羅獵看出宋昌金這次帶著義無反顧的心理參加了行動,如果他所說一切屬實,他的最終目的就是要干掉徐北山,殺掉南滿第一軍閥,這可是一件驚天動地的大事。羅獵努力回憶著腦中的歷史,如果不是這次的事情他不會留意徐北山這個人,像徐北山這樣著名的軍閥在歷史中理當留下痕跡,然而羅獵失望了,他并未搜索到關于徐北山的資料。
是歷史的疏忽,還是父親賦予自己的這顆智慧種子其中的資料并不完善,又或是自己根本沒有完全將之化為己用?羅獵很快否定了以上的可能,難道歷史中本無徐北山的存在?
這個想法讓羅獵不寒而栗,如果父親植入自己記憶中的歷史并無徐北山的存在,那么他是不是有著和父母一樣的經歷?

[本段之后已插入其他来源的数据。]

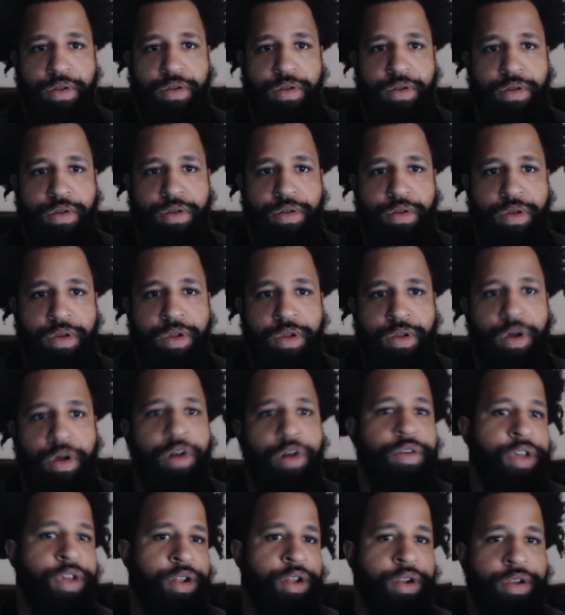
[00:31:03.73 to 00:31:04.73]
Yes. Oh
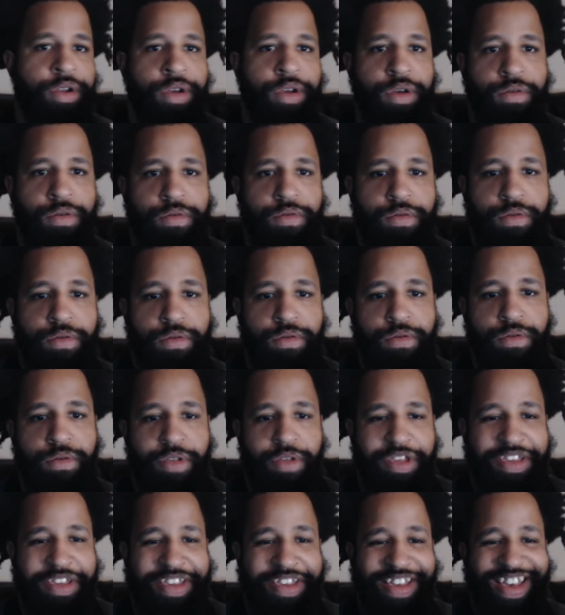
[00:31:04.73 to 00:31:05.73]
yeah, there you
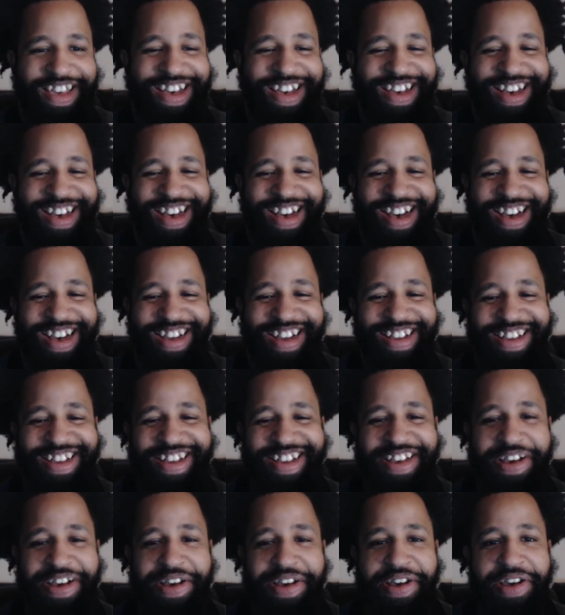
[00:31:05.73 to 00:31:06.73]
go.
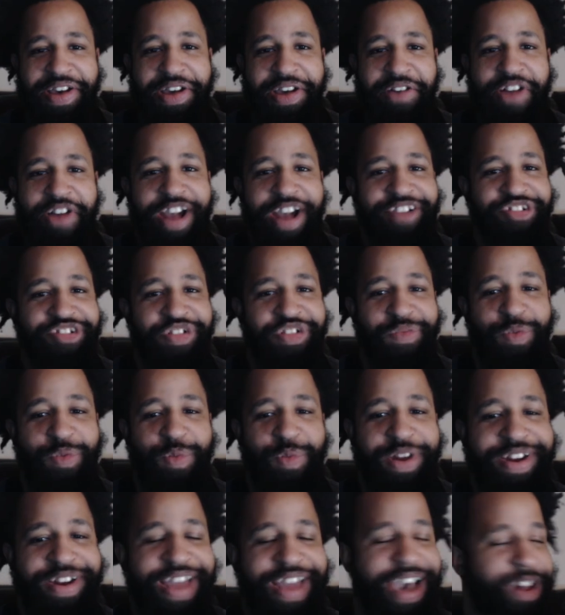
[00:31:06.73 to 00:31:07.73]
Crack streams
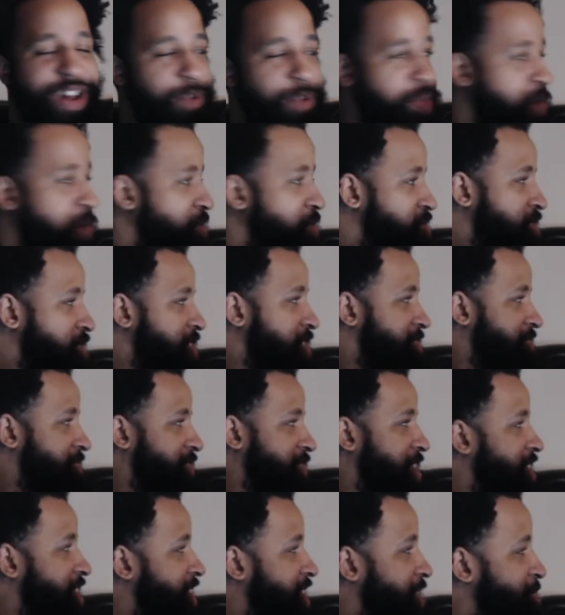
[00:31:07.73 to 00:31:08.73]
went down and people started
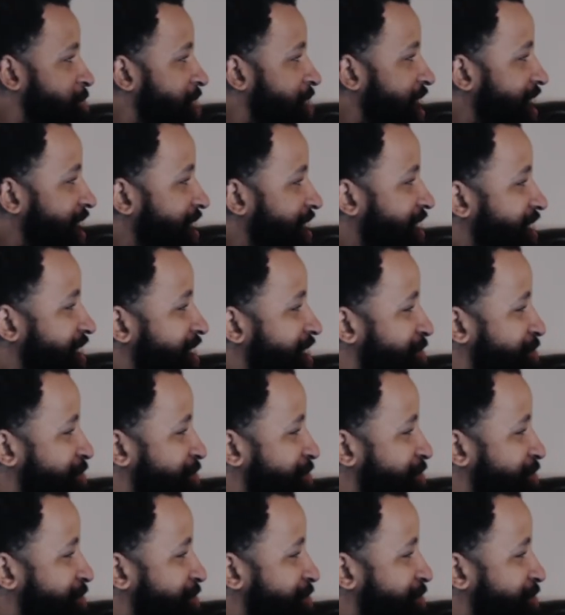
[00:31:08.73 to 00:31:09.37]
fucking panicking, bro.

羅獵曾經看過一張照片,上面有父親和母親,還有其他五名隊員,這其中并無一人的外貌和徐北山相符,羅獵在排除掉這種可能之后,暗自松了口氣,如果徐北山當真是七人中的一個,豈不是意味著歷史已經被他改變?而從目前的歷史大勢來說并無任何的改變,幾乎已經排除了這種可能。
羅獵道:“徐北山當真是羅水根?”
宋昌金點了點頭道:“不會錯,就是他,老爺子當年的金盆洗手就是因為他。這忘恩負義的東西,非但不懂得知恩圖報,為了得到咱們羅家的三泉圖竟然不擇手段,加害咱們羅家。”
羅獵道:“你不是從小就失蹤?”
宋昌金道:“你爺爺用心良苦啊,若非如此,我也活不到今天,說不定當年就被他所害。”
入夜,幾人都沒有太早入睡,守著篝火聊天,彼此說話的時候,突然聽到遠方傳來一聲凄厲的狼嚎,張長弓霍然站起身來,他對各種獸類的嚎叫聲極其熟悉,這不是普通的狼嚎,分明是血狼,血狼曾經奪去了他娘親的性命,張長弓當初決定和羅獵幾人一起前往凌天堡也是因為這個緣故,他手刃數條血狼之后本以為這種邪惡的生物已經絕跡,沒想到在蒼白山的幽谷中仍然有此物種的存在。
羅獵雖然無法從狼嚎的聲音中分辨出具體的品種,可是從張長弓的表現也能夠猜到是血狼在嚎叫,時間過去了那么久,張長弓走出蒼白山之后經過那么多次生死歷練,和自己并肩戰斗,已經不再是昔日的荒野獵人。他的武力更強,性格也變得越發沉穩,不會再做出輕易沖動的事情。